Mrs Jenkins said: “We had little or no experience of deafness before our children were born and it is a frightening place to find yourself.
“In fact 90 per cent of deaf children are born to hearing parents and the vast majority go on to be educated mainstream schools – schools that may have as little experience of deafness as we had.
“Teachers of the deaf gave all of us the support and guidance we needed after our children were diagnosed, the vast majority at just a few weeks old.
“Their wealth of experience helped us to become deaf aware parents in those crucial early years.
“Our children are all success stories – all in local schools with local friends.
“Even with a minor or moderate hearing loss, a child’s education would be dramatically affected if the correct support is not in place.
“For example, a child with just a minor hearing loss will miss between 25 to 50 per cent of what a teacher says and will not hear anything if sat at the back of the classroom.
“If I encouraged my child to skip school for a day, I would be fined in recognition of the learning he’d miss.
“If a deaf child isn’t supported sufficiently in the classroom, that missed learning will cost a whole lot more.
“By bringing this deputation we want to ensure that the number of teachers of the deaf is protected and that children with and without education, health and care plans are well supported.”
The parents were supported by the National Deaf Children’s Society.
The deputation pointed out that the ratio of teachers to deaf children in Brighton and Hove was lower than the national average – 1:52 locally compared with 1:49.
And they did less well in their GCSEs. They told the joint committee: “Last year 43 per cent of deaf children in the south east achieved five A*to C (grades) at GCSE in comparison with 68 per cent of children with no identified special educational need (SEN).”

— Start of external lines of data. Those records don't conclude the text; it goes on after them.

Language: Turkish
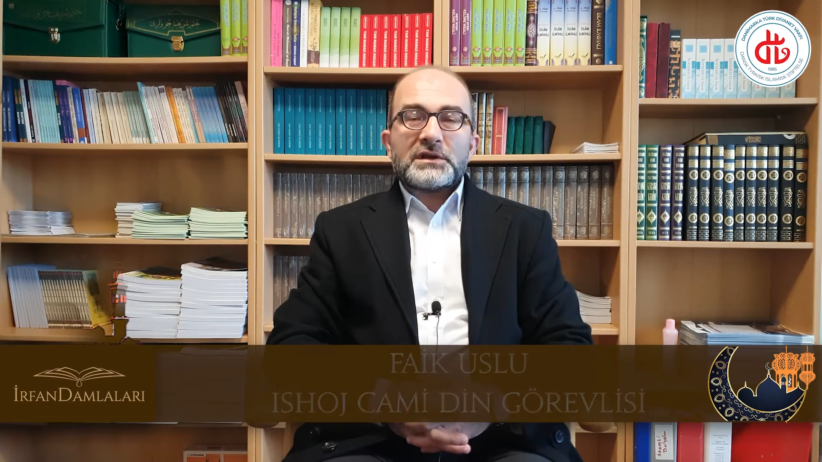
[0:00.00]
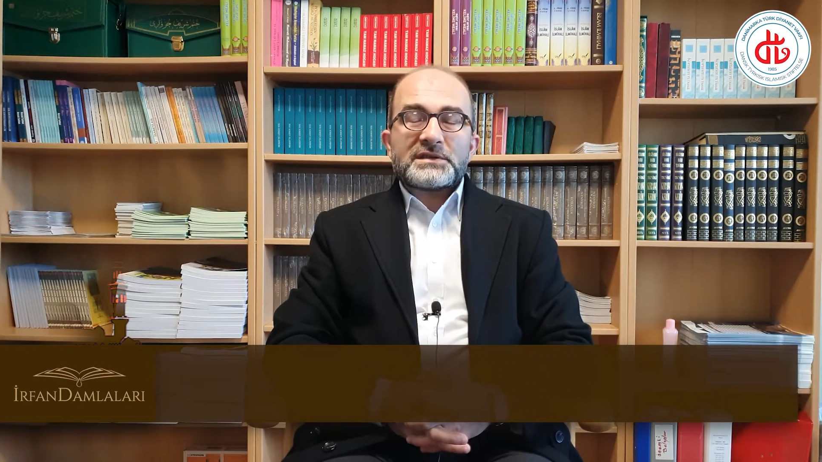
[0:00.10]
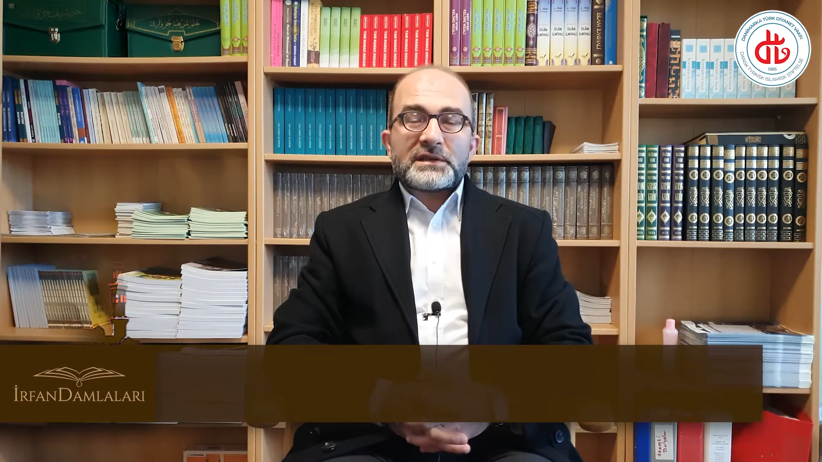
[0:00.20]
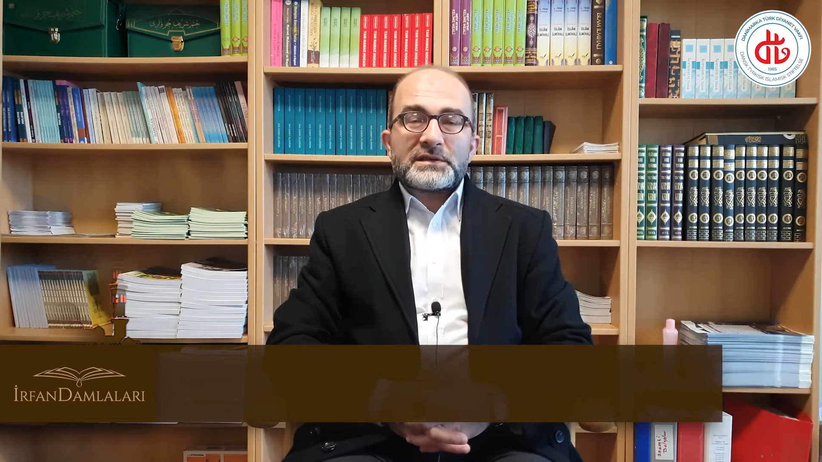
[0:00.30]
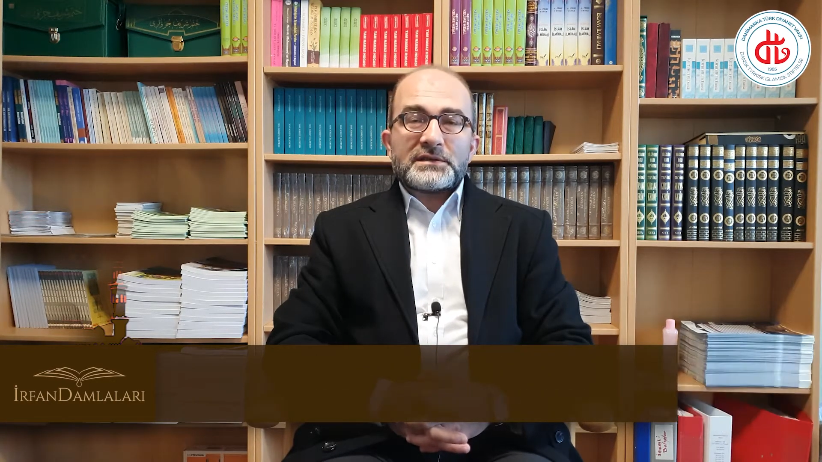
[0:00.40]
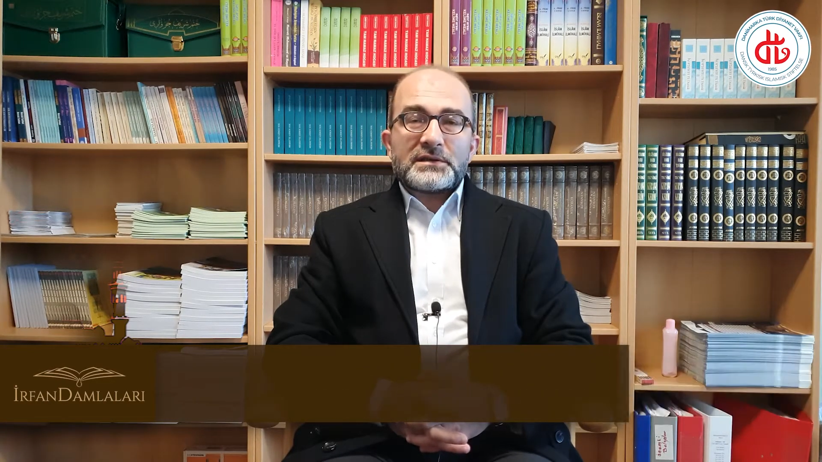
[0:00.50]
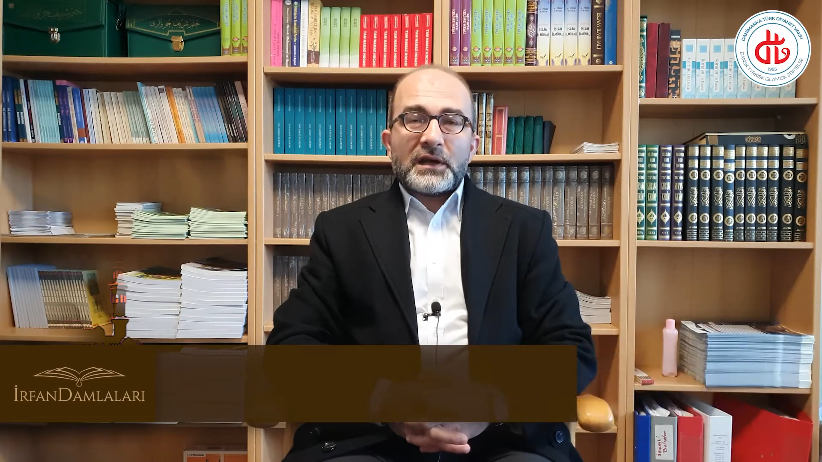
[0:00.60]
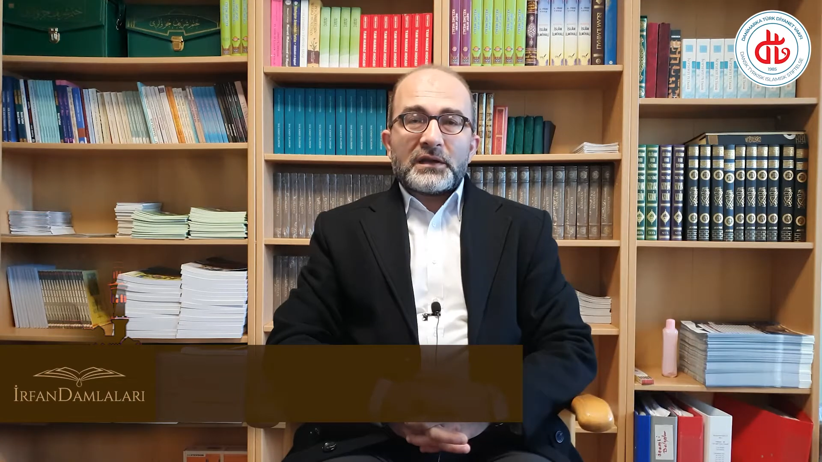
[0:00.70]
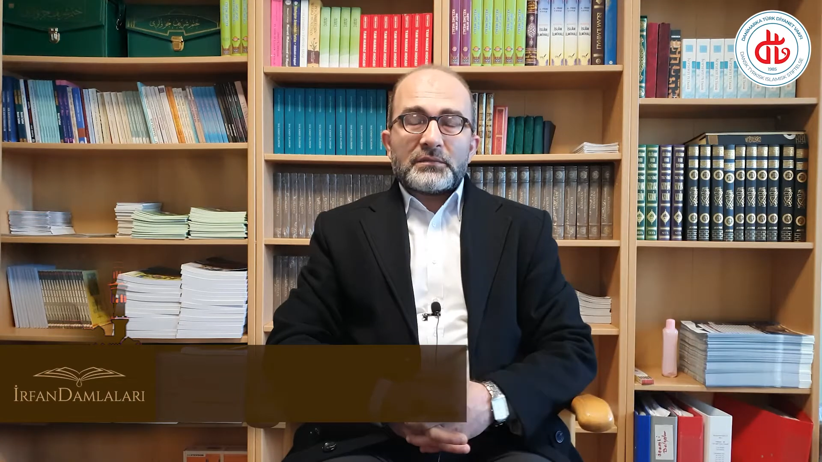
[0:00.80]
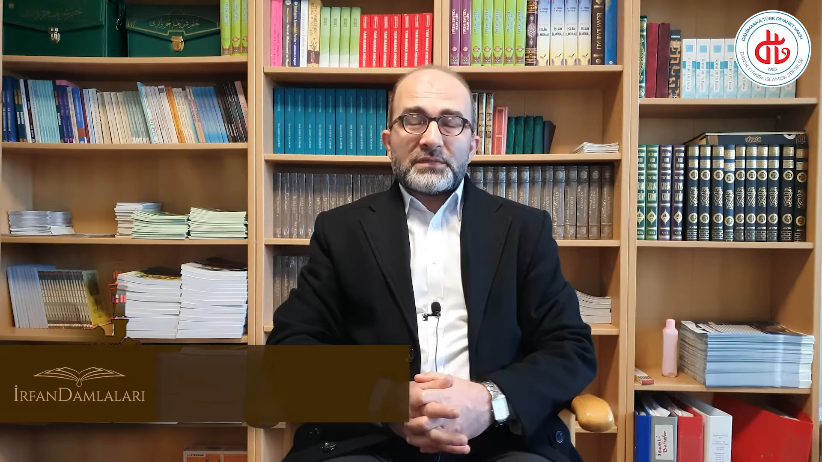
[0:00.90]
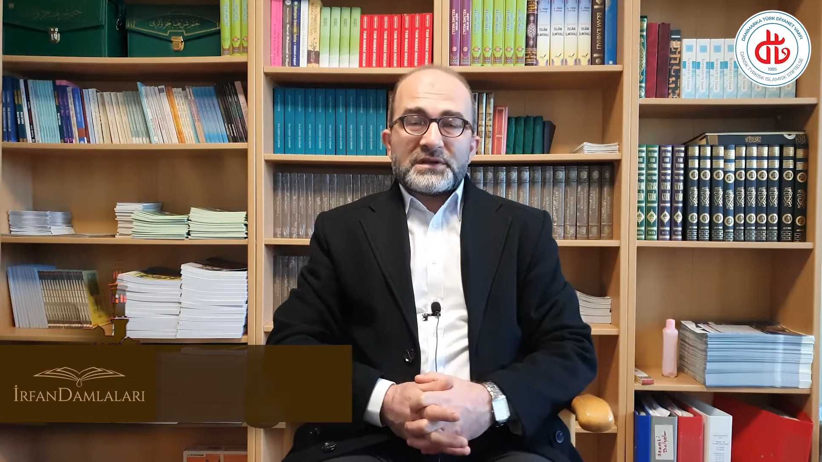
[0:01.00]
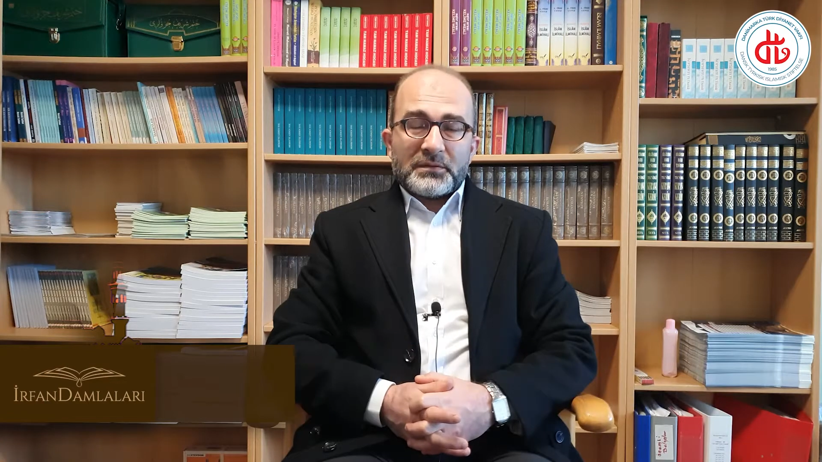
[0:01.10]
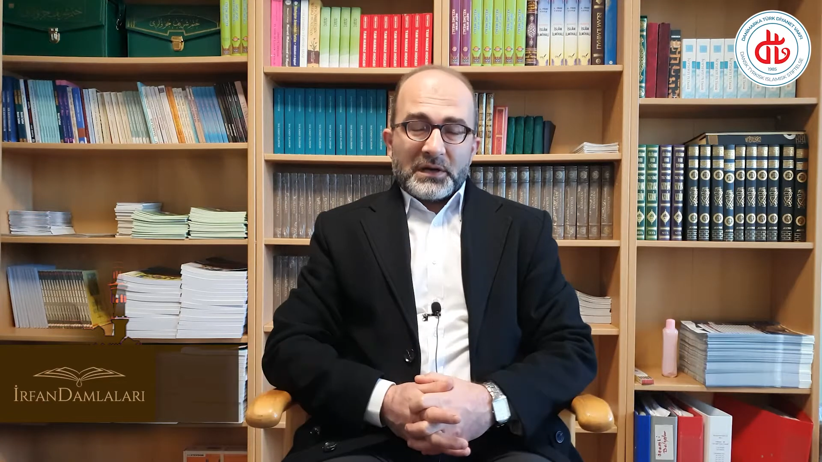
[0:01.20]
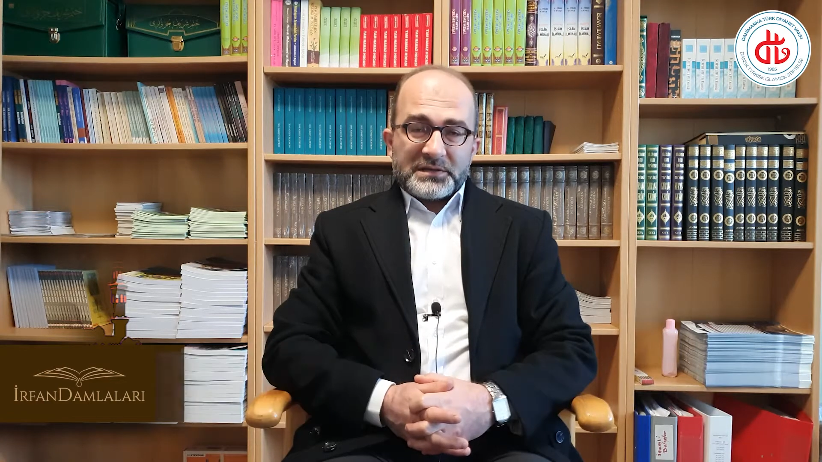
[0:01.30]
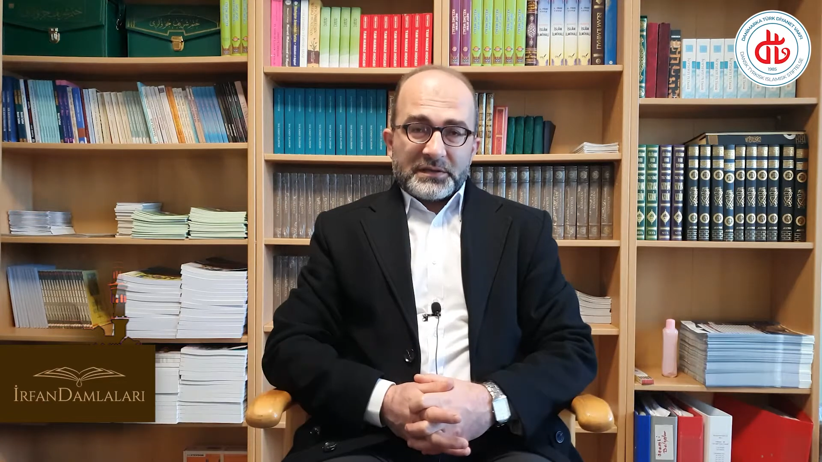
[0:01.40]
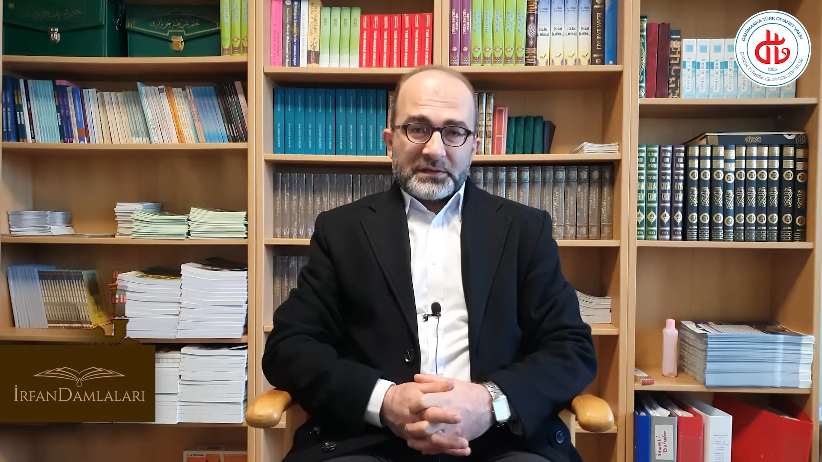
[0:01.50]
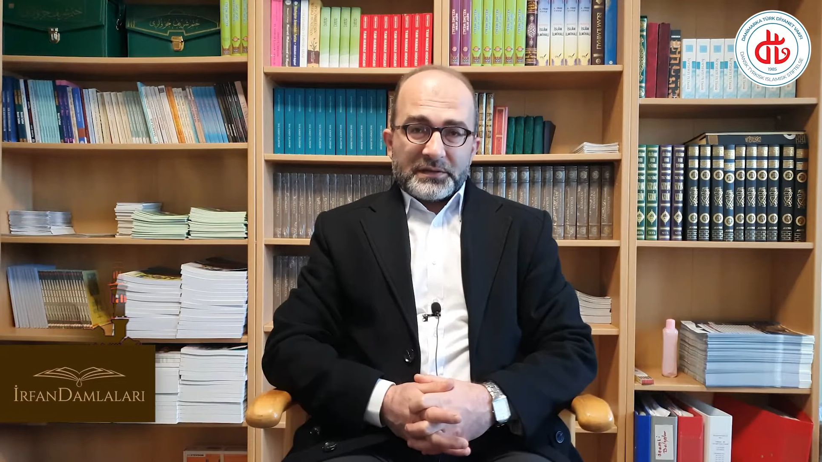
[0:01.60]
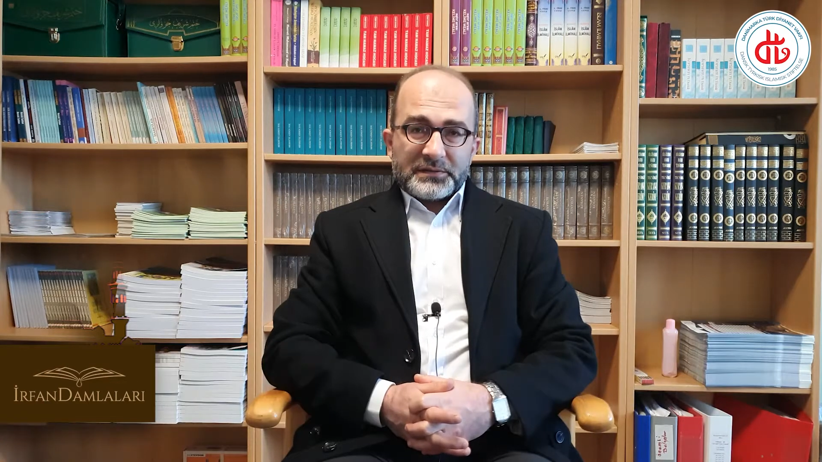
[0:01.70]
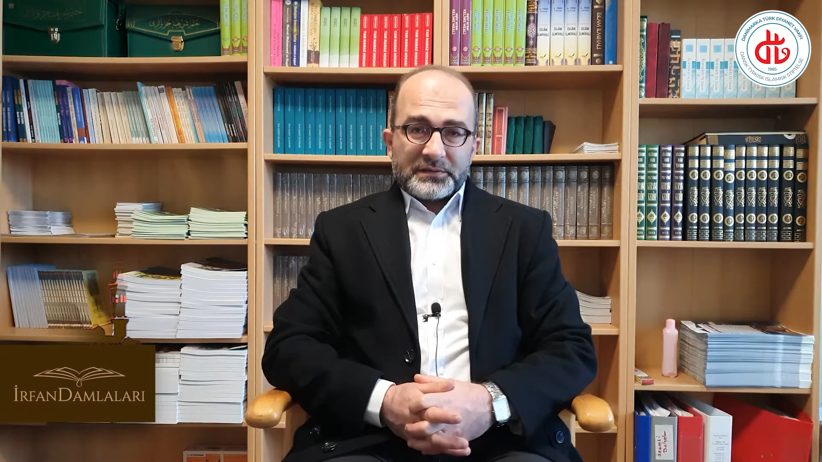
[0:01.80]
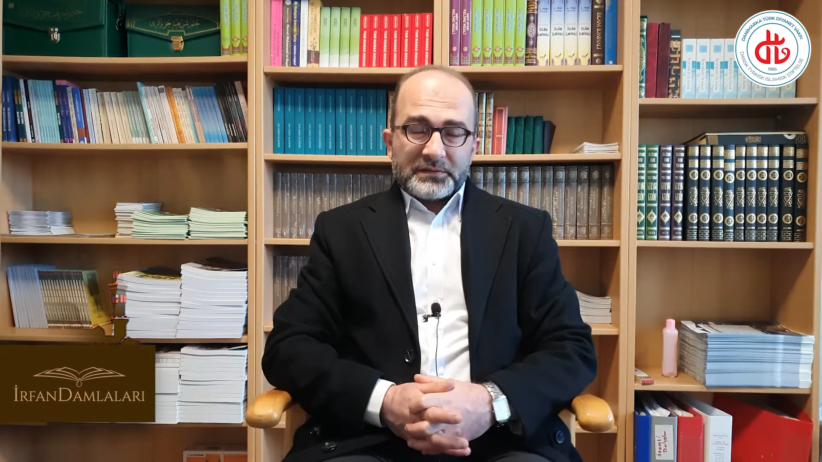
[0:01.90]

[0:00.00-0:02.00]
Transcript: kıssasından bize bahseder.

Councillor Dan Yates, who chaired the meeting, said that the council took this very seriously and regretted any anxiety felt by parents during the consultation.
He said: “It’s currently just a consultation with staff which is due to finish at the end of January next year.”
Councillor Yates encouraged everyone who wanted to contribute to the wider consultation under discussion today to let the council know their views.
The wider consultation would seek people’s views about the council’s strategy for providing services for children with special educational needs and disabilities and adults with learning disabilities.
When the consultation starts, it will be included on the consultations page on the council’s website.